GSS-krb5 and enctype lists, revisited

Ken Raeburn raeburn at MIT.EDU
Fri Apr 18 05:54:54 EDT 2003


The current plan for MIT's 1.3 release is to include AES support in
the krb5 library, and have it turned on by default, but no support in
the GSS Kerberos mechanism.  It's looking like this combination could
be a problem.

Sam and I discussed it a little tonight, without reaching any
conclusion.  Here's a recap:

Currently the GSS krb5 code sets the tgs_enctypes list to those
encryption types supported by the GSS krb5 mechanism specification,
with MIT and Microsoft enhancements for des3 and rc4 respectively.
(Actually, I think it's the intersection of that list and the
permitted enctypes or the existing tgs_enctypes, I forget the
details.)  It then acquires a ticket for the indicated service, and
restores the old tgs_enctypes list.

As with normal ticket acquisition, if a suitable ticket isn't already
in the credentials cache, we get a ticket-granting ticket and contact
the KDC.  The problem is, the modified tgs_enctypes list is used for
getting that TGT.  We should be using the normal tgs_enctypes list.

So, if you get a TGT with an AES session key, and then the GSS code
tries to get a DES3 or DES ticket, it won't work, because it can't
find a DES3 or DES TGT in your ccache.

There are some possible solutions to this, none without issues:


(1)

We could add yet another call for getting tickets with one more
argument, a list of enctypes to be used only for the requested ticket
and not for any intermediate TGTs.  But we're trying to stabilize the
API, not continue to randomly throw more stuff into it every time we
need one more little tweak.

My gut feeling is that this is a special case of needing to specify
attributes for the desired ticket in some form other than a single
value, and it may apply to other attributes.  So a hack to deal with
one attribute may be a step in the wrong direction.

(1a)

As a variant on this approach, we could create such a call, make it a
private krb5int_ function that we'll make available only for this
release, and rip it out as soon as we've got a better solution.  This
would mean the GSS mechanism could not be built cleanly on top of the
"official, supported" API for the library.


(2)

In the DES3 GSS work, I first tried an approach of trying to get a
DES3 ticket, and if it failed, trying to get a DES ticket.  The
tgs_enctypes list was left alone, so any TGT could be used.  This was
removed because it would contact the KDC to ask for a DES3 ticket even
if a DES ticket was already available and DES3 tickets would not be
issued for the service.  (There was no caching of the negative
indication.  With the current ccache file format, there is no place to
put such information.)  This was too large an increase in traffic.

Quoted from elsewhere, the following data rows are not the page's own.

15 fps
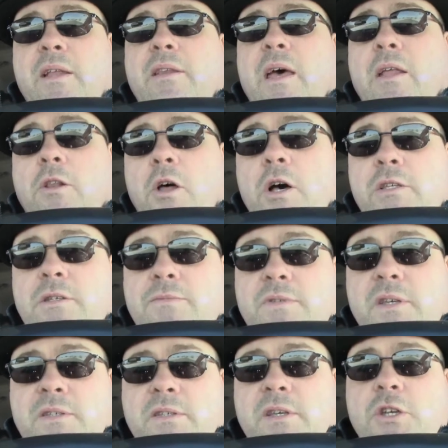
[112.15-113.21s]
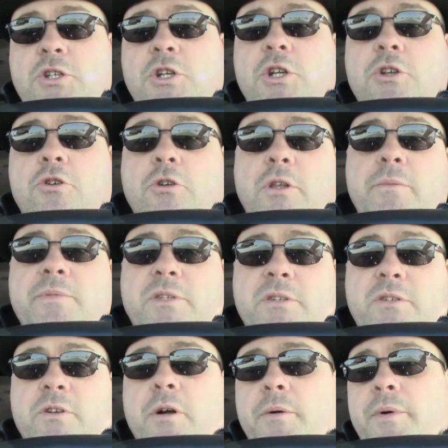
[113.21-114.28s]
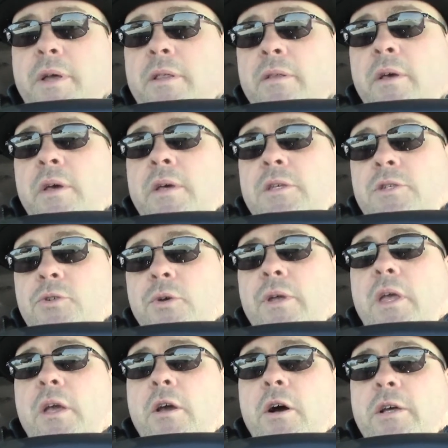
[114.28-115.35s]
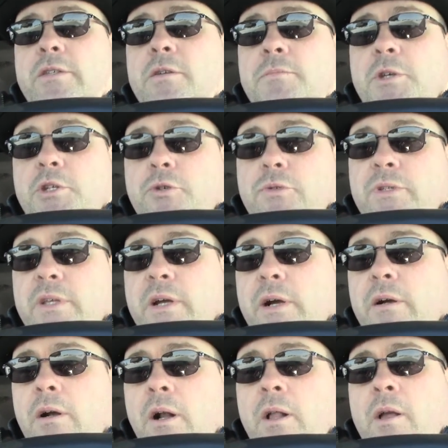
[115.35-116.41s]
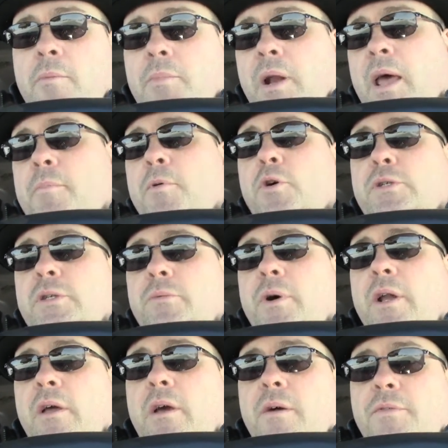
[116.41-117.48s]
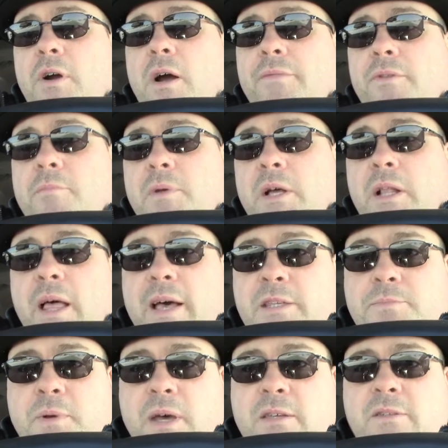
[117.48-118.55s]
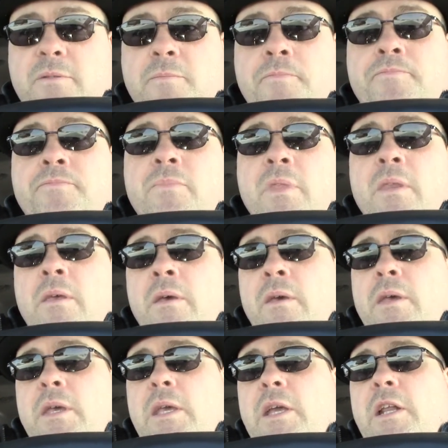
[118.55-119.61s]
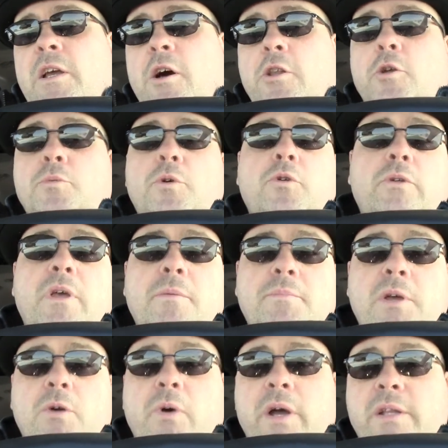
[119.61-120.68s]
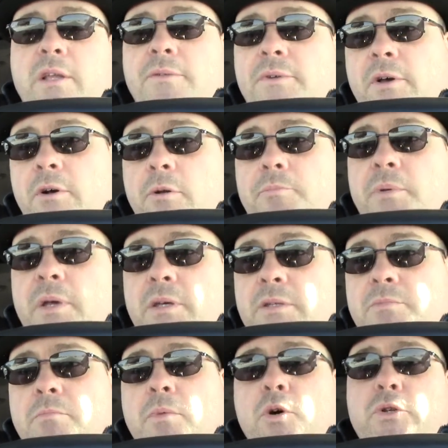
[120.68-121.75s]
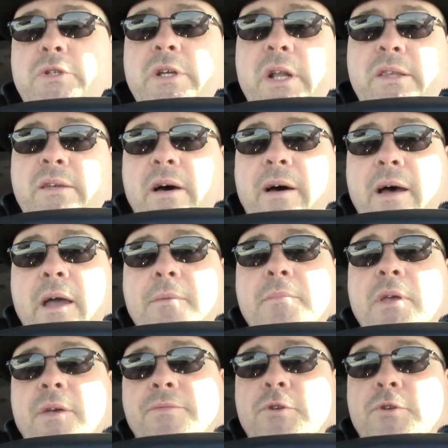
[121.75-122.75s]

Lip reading: that loss of sensation in your limbs to start with, so it can cause some issues there. But I mostly want to cover off the meal aspects. Eating on the road can be quite difficult because most of the time, if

It's still not the right approach for the service ticket, but perhaps
it would be good enough for the TGT used to get the service ticket?


(3)

Sam's suggestion, if I understand correctly, was to have the
tgs_enctypes list affect the request to the KDC, but not the
restrictions on enctypes in locally available TGTs used to contact the
KDC.  Or perhaps any acquisition of a TGT would ignore the
tgs_enctypes list, and just use permitted_enctypes.

I'm concerned this won't behave properly when cross-realm TGTs need to
be acquired.  Or that it would get the right result, but by making the
current enctype specification in the config file even more confusing.


Whatever approach we use, it ought to cope with a lot of cases,
including:
 - getting a cross-realm TGT, for which AES might be the only allowed
   enctype
 - not causing other cross-realm exchanges to be protected only by a
   DES TGT just because AES and DES were the only options for the TGT
   session key and the GSS application got used first to the remote
   realm
 - not using a locally stored ticket for the service that has a
   session key of an enctype not supported by GSS

Any other suggestions?

For the moment, I think I like (1a) best as a short-term solution.
For the long term, I think the more general case of (1) should be
handled; I'm just not sure how, right now.